EXERCISE
Top to bottom, output the entries that follow exactly.

(Collected data)
+++

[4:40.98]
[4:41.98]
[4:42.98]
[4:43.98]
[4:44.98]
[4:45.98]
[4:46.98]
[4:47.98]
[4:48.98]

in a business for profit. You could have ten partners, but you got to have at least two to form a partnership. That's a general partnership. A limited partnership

+++

TASK OUTPUT
[4:40.98]
[4:41.98]
[4:42.98]
[4:43.98]
[4:44.98]
[4:45.98]
[4:46.98]
[4:47.98]
[4:48.98]

in a business for profit. You could have ten partners, but you got to have at least two to form a partnership. That's a general partnership. A limited partnership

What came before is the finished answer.